HELICOPTER MODELS.

§ 1. There is no difficulty whatever about making successful model helicopters, whatever there may be about full-sized machines.

§ 2. The earliest flying models were helicopters. As early as 1796 Sir George Cayley constructed a perfectly successful helicopter model (see ch. iii.); it should be noticed the screws were superimposed and rotated in opposite directions.

§ 3. In 1842 a Mr. Phillips constructed a successful power-driven model helicopter. The model was made entirely of metal, and when complete and charged weighed 2 lb. It consisted of a boiler or steam generator and four fans supported between eight arms. The fans had an inclination to the horizon of 20°, and through the arms the steam rushed on the principle of Hero's engines (Barker's Mill Principle probably). By the escape of steam from the arms the fans were caused to revolve with immense energy, so much so that the model rose to an immense altitude and flew across two fields before it alighted. The motive power employed was obtained from the combustion of charcoal, nitre and gypsum, as used in the original fire annihilator; the products of combustion mixing with water in the boiler and forming gas-charged steam, which was delivered at high pressure from the extremities of the eight arms.[47] This model and its flight (fully authenticated) is full of interest and should not be lost sight of, as in all probability being the first model actuated by steam which actually flew.

The helicopter is but a particular phase of the aeroplane.

§ 4. The simplest form of helicopter is that in which the torque of the propeller is resisted by a vertical loose fabric plane, so designed as itself to form a propeller, rotating in the opposite direction. These little toys can be bought at any good toy shop from about 6d. to 1s. Supposing we desire to construct a helicopter of a more ambitious and scientific character, possessing a vertically rotating propeller or propellers for horizontal propulsion, as well as horizontally rotating propellers for lifting purposes.

§ 5. There is one essential point that must be carefully attended to, and that is, that the horizontal propulsive thrust must be in the same plane as the vertical lift, or the only effect will be to cause our model to turn somersaults. I speak from experience.

When the horizontally revolving propellers are driven in a horizontal direction their "lifting" powers will be materially increased, as they will (like an ordinary aeroplane) be advancing on to fresh undisturbed air.

§ 6. I have not for ordinary purposes advocated very light weight wire framework fabric-covered screws, but in a case like this where the thrust from the propeller has to be more than the total weight of the machine, these might possibly be used with advantage.

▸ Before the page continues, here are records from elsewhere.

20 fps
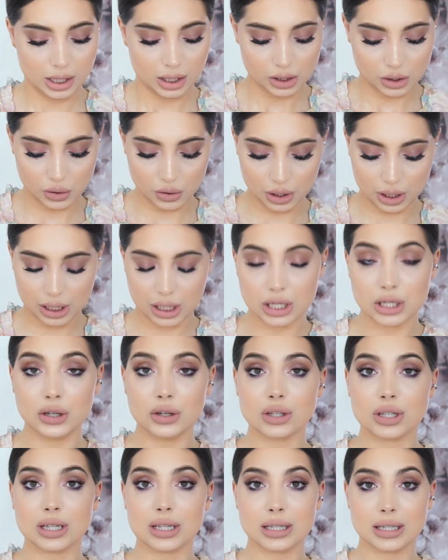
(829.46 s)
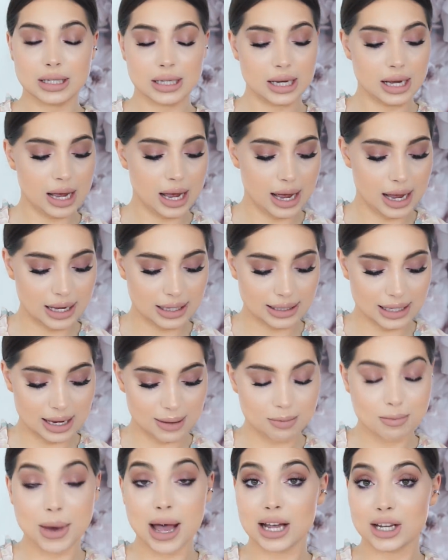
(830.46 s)
So you can use it as
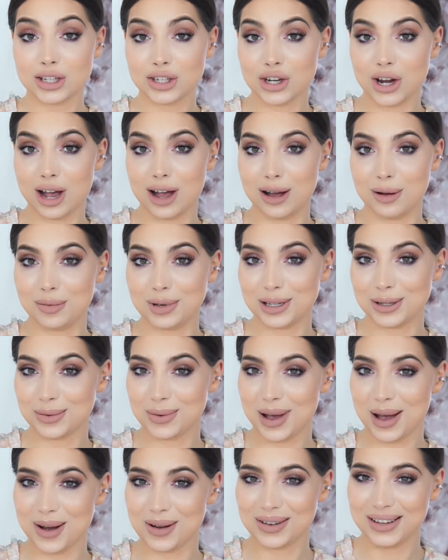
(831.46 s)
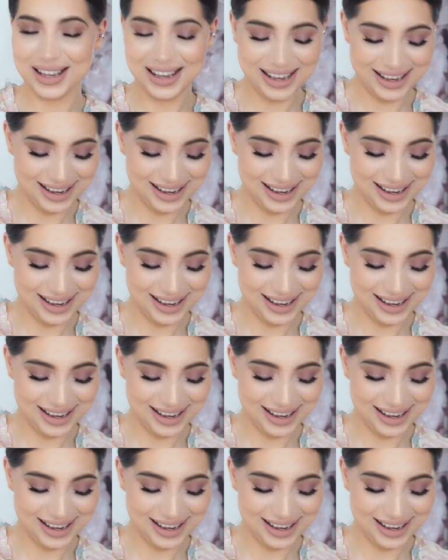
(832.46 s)
a bag charm as well.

§ 7. Instead of using two long vertical rods as well as one long horizontal one for the rubber strands, we might dispense with the two vertical ones altogether and use light gearing to turn the torque action through a right angle for the lifting screws, and use three separate horizontal rubber strands for the three propellers on a suitable light horizontal framework. Such should result in a considerable saving of weight.

§ 8. The model would require something in the nature of a vertical fin or keel to give the sense of direction. Four propellers, two for "lift" and two for "drift," would undoubtedly be a better arrangement.